Where n is the total number of moles of the gas, and x~1~ is the fraction of the total moles belonging to gas 1 and so on. ln(x) is the natural logarithm (logarithm with euler's constant as base). Basically, mixing 2 gases increases their entropy and is preferable to the gases staying seperate. The formula also predicts that the entropy change is maximized when there is an equal number of moles of each gas.

Converting this into its economic analogue, whatever the economic version of entropy is, it is increased when you add more types of commodities into the market, and it increases most when there is a balance between the types of commodities.

I can't say for sure whether or not an economic version of the second law of thermodynamics applies to this system, but if it does, it would imply that capitalist markets continuously grow in variety of commodities over time, and there is a preference against 1 type of commodity becoming the dominant commodity sold in a market.

The political implications of this could actually be quite important, as it suggests free market economy (with actually free markets, not ruled by oligarchs thumbing the scales) tends towards equal distribution of production amongst sectors. There is other work by some Marxists like Paul Cockshott which says that a "balanced economy" is virtually guaranteed to collapse, because a developed industrialized economy requires a large heavy industry sector to sustain itself.

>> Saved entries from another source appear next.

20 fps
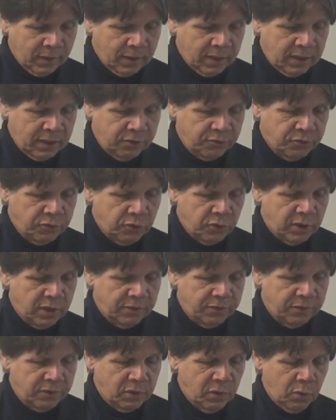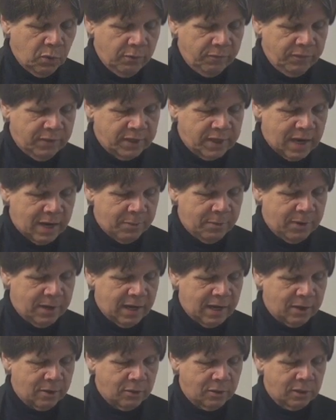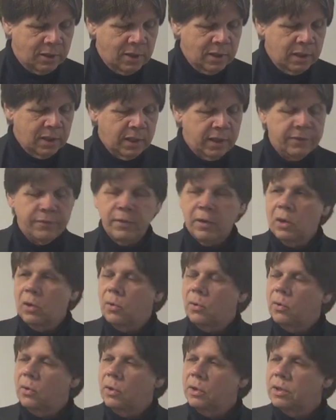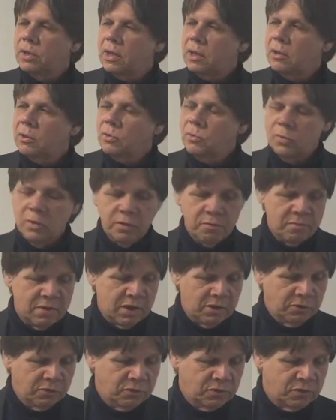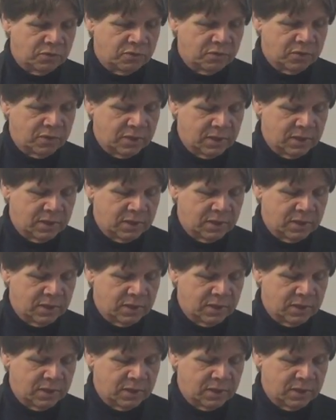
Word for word: And he stood at the door of the tabernacle, and the Lord talked with Moses.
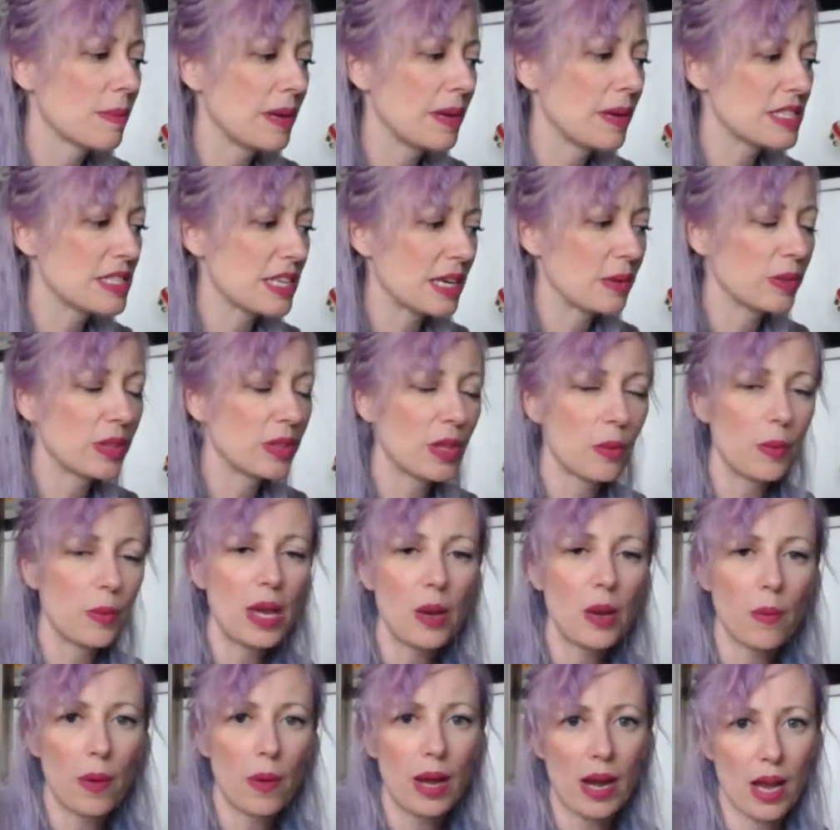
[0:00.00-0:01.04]
But as the
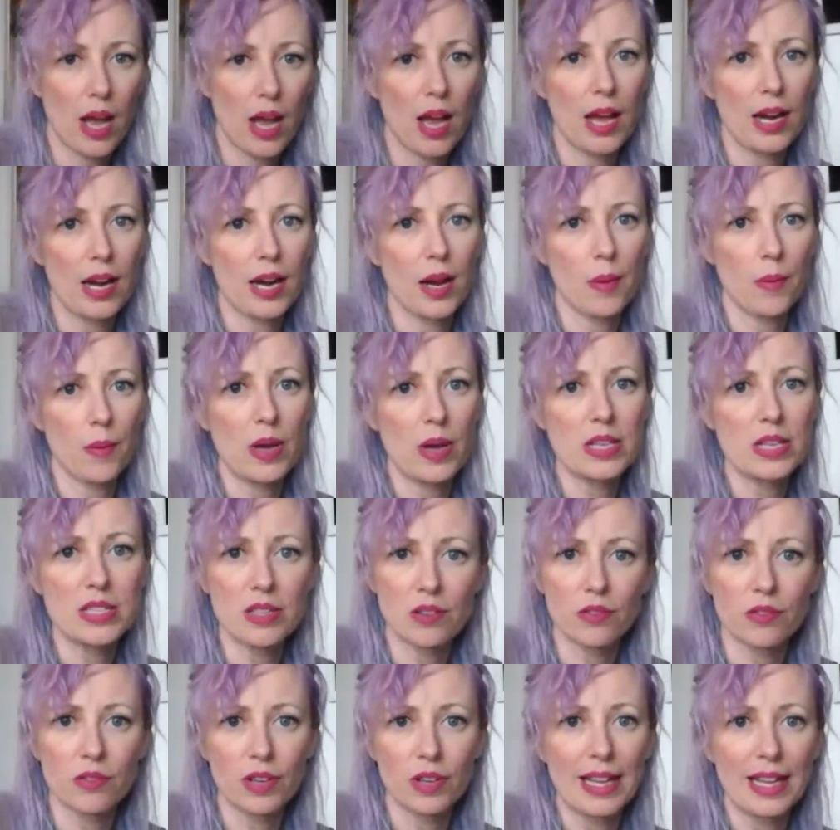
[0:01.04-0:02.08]
week went on and I
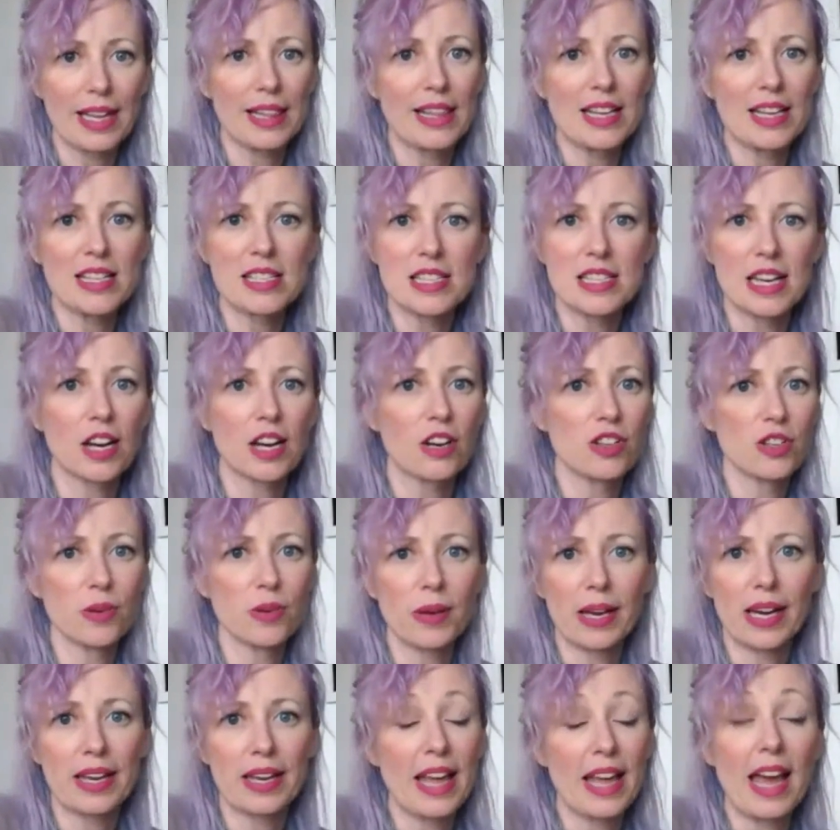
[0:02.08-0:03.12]
wasn't really listing or
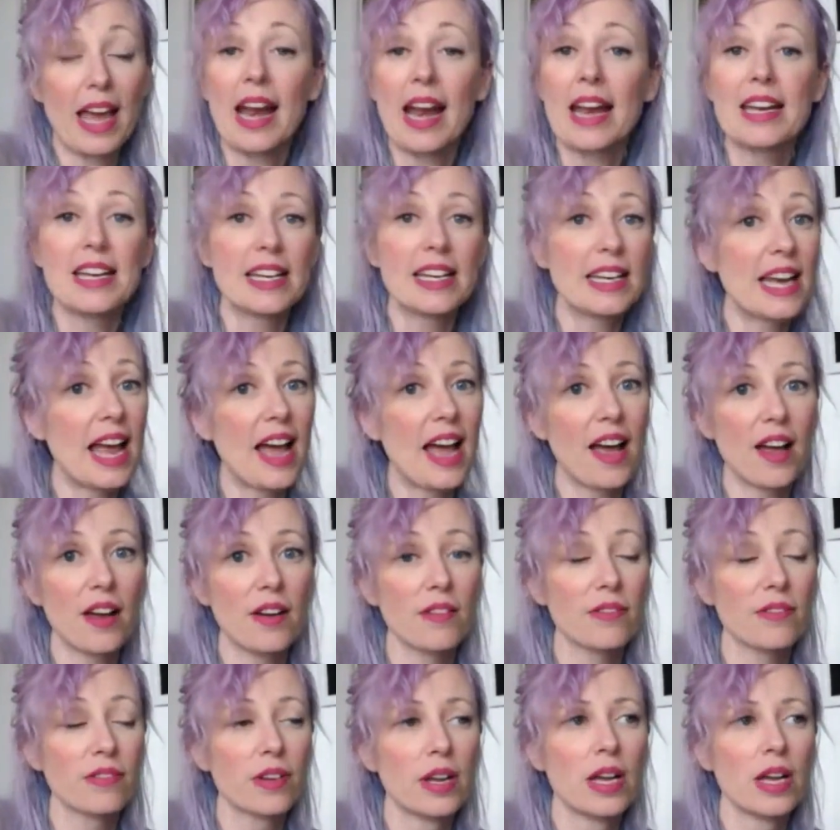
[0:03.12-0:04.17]
doing anything, and I didn't
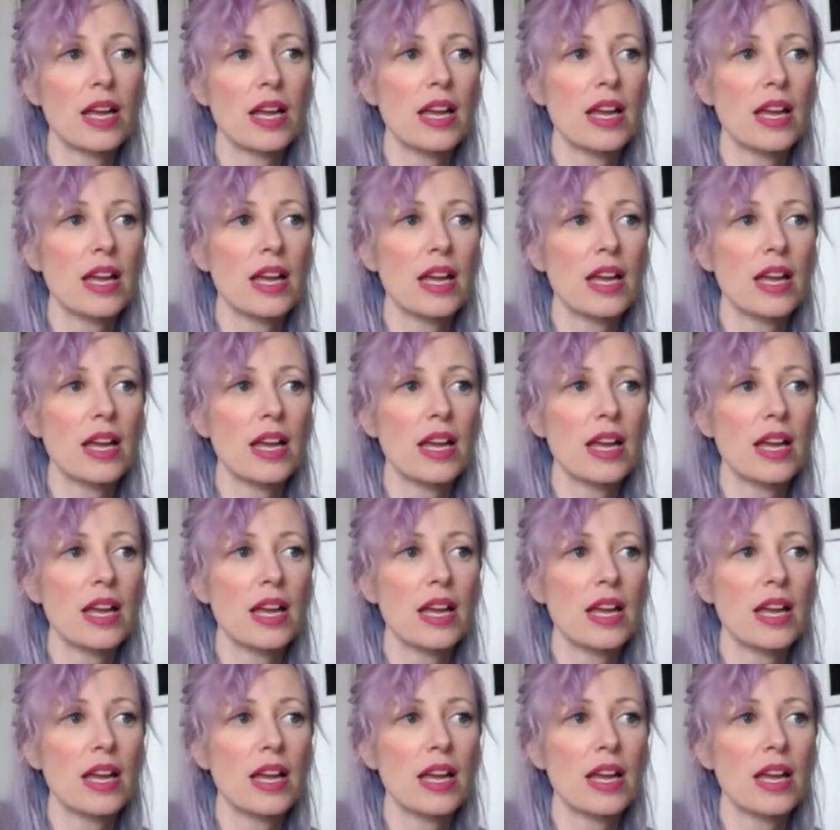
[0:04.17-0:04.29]
have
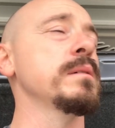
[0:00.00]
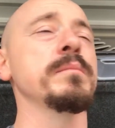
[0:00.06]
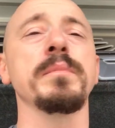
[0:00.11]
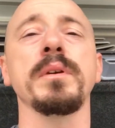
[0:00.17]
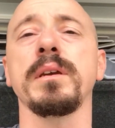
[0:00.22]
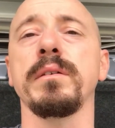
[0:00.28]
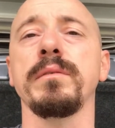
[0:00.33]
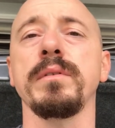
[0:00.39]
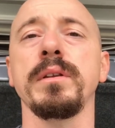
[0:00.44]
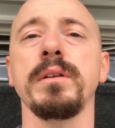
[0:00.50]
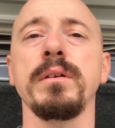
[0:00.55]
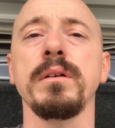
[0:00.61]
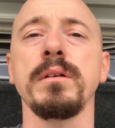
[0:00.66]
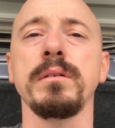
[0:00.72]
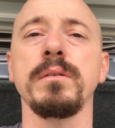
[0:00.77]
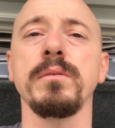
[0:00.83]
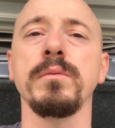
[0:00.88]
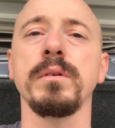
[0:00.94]
make a video.
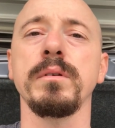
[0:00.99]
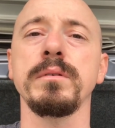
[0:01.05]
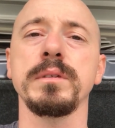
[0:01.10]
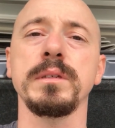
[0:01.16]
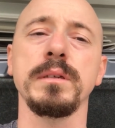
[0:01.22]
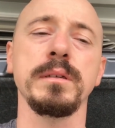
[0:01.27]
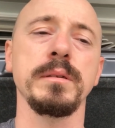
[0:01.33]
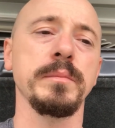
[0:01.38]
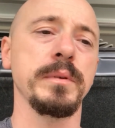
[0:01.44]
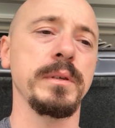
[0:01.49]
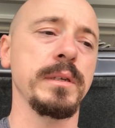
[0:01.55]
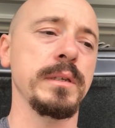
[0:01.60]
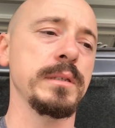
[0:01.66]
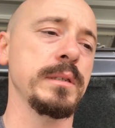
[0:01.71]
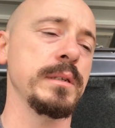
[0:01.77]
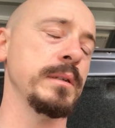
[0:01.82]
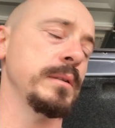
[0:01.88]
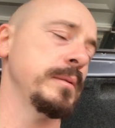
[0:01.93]
I don't know, whatever is gonna be
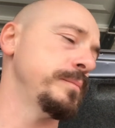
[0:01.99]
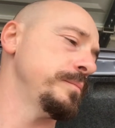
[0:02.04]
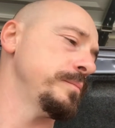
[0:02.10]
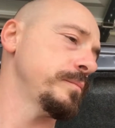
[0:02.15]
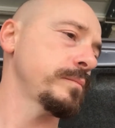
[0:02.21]
easier.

All of these predictions seem to be consistent with observation today. The developed countries of the world are only standing due to the existence of countries like China which thumb the scale and maintain huge heavy industry sectors. The western economies which liberalized moved towards balanced economies and thus lost their ability to be self sufficient.

[โ€“] sovecon@lemmygrad.ml 5 points 2 months ago

I think you would very much enjoy the book "Classical Econophysics"!